Markdown for AI Agents is a lightweight WordPress plugin that enables HTTP content negotiation for your site’s content. When a client (like an AI agent or a custom script) requests a page with the Accept: text/markdown header, the plugin intercepts the request and returns a clean, structured Markdown representation of the post or page content.

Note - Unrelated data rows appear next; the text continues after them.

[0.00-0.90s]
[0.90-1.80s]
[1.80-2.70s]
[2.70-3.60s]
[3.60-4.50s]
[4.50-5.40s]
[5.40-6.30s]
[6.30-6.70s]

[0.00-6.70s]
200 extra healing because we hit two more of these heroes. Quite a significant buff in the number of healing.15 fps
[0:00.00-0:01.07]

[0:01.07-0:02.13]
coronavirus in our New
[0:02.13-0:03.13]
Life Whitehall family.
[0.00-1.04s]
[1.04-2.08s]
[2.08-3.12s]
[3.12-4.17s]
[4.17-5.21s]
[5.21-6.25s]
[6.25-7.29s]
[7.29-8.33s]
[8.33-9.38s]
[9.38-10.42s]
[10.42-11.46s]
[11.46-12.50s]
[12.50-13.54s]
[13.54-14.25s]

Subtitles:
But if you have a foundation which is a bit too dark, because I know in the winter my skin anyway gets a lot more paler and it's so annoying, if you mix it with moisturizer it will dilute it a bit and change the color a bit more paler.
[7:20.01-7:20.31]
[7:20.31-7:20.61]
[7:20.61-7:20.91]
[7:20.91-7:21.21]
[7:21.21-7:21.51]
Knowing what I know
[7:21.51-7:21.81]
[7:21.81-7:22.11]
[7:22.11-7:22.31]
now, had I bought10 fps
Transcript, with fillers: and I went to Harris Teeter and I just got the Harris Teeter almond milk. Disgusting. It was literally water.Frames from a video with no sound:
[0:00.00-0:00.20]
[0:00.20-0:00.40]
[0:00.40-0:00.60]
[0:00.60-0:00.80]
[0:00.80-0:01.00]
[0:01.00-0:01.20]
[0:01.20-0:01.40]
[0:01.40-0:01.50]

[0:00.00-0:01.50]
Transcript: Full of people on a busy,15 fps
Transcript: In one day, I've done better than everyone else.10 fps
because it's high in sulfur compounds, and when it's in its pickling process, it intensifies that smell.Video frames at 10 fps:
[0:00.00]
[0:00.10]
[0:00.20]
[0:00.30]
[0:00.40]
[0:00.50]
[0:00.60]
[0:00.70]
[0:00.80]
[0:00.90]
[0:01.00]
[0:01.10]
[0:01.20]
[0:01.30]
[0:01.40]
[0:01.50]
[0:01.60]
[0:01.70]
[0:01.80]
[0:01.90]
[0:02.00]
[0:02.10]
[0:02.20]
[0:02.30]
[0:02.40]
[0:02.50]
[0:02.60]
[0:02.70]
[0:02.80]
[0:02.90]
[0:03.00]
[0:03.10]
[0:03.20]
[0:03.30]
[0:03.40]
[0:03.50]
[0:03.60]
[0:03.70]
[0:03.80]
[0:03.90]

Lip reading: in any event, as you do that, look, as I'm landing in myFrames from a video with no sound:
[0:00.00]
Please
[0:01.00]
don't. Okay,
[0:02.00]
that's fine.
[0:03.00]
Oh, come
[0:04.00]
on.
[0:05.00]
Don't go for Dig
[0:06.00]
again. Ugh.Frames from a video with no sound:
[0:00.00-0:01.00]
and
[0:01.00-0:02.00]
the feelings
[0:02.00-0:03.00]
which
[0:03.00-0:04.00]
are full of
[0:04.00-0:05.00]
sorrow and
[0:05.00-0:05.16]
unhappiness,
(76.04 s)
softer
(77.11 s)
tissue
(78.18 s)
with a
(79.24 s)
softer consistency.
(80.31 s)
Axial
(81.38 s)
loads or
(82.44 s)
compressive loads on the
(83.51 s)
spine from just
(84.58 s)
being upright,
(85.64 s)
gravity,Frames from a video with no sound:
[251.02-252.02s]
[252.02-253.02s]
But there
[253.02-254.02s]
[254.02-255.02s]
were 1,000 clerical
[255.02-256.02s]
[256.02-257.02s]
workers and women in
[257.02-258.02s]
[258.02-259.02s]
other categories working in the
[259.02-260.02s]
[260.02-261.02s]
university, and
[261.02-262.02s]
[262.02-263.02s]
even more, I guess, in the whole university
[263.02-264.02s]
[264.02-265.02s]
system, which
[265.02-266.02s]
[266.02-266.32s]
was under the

This is ideal for AI crawlers, RAG (Retrieval-Augmented Generation) systems, and non-browser clients that prefer machine-friendly text over complex HTML.
Important note: This plugin is primarily a developer/integration tool. Human visitors browsing your site will never see any difference — the Markdown output is only served when explicitly requested via the Accept: text/markdown HTTP header. Normal browser requests always receive the standard HTML page.
Key Features:
- Automatically detects
Accept: text/markdownheaders. - Converts HTML content to clean Markdown using the League HTMLToMarkdown library.
- Strips away theme layout, navigation, headers, footers, and sidebars — serving only the main content.
- Adds useful HTTP response headers:
Content-Type: text/markdown,Vary: Accept, andX-Markdown-Word-Count. - Respects WordPress visibility rules and filters.
- No configuration required — works out of the box for posts, pages, and custom post types.
How It Works
This plugin uses a standard web technique called HTTP content negotiation. The same URL on your site can serve different representations of the same content depending on what the client asks for:
- A regular browser sends
Accept: text/htmlreceives your normal HTML page. - An AI agent sends
Accept: text/markdownreceives a clean Markdown version of the same page.
No extra URLs, no duplicate content, no configuration needed. The plugin hooks into WordPress’s template_redirect action, detects the Accept header, captures the rendered HTML, converts it to Markdown, and returns it with appropriate headers.
Why Markdown for AI Agents?
When building RAG (Retrieval-Augmented Generation) applications or AI pipelines that ingest web content, HTML is extremely noisy. A typical WordPress page contains thousands of tokens worth of HTML tags, inline styles, navigation menus, scripts, and layout markup — none of which carries meaning for an AI model.
Serving clean Markdown instead can reduce token consumption by up to 60%, which means:
- Lower API costs — fewer tokens ingested when loading pages into vector stores or LLM pipelines.
- Faster processing — less text for the model to parse, filter, and discard.
- Better retrieval accuracy — higher signal-to-noise ratio improves the quality of RAG results.
- Simpler pipelines — no need for custom HTML stripping logic on the client side; the plugin handles it server-side.
Any AI agent, crawler, or ingestion script that sends Accept: text/markdown in its request header will automatically receive the clean Markdown version — no extra URLs, no separate endpoints, no changes to your content workflow.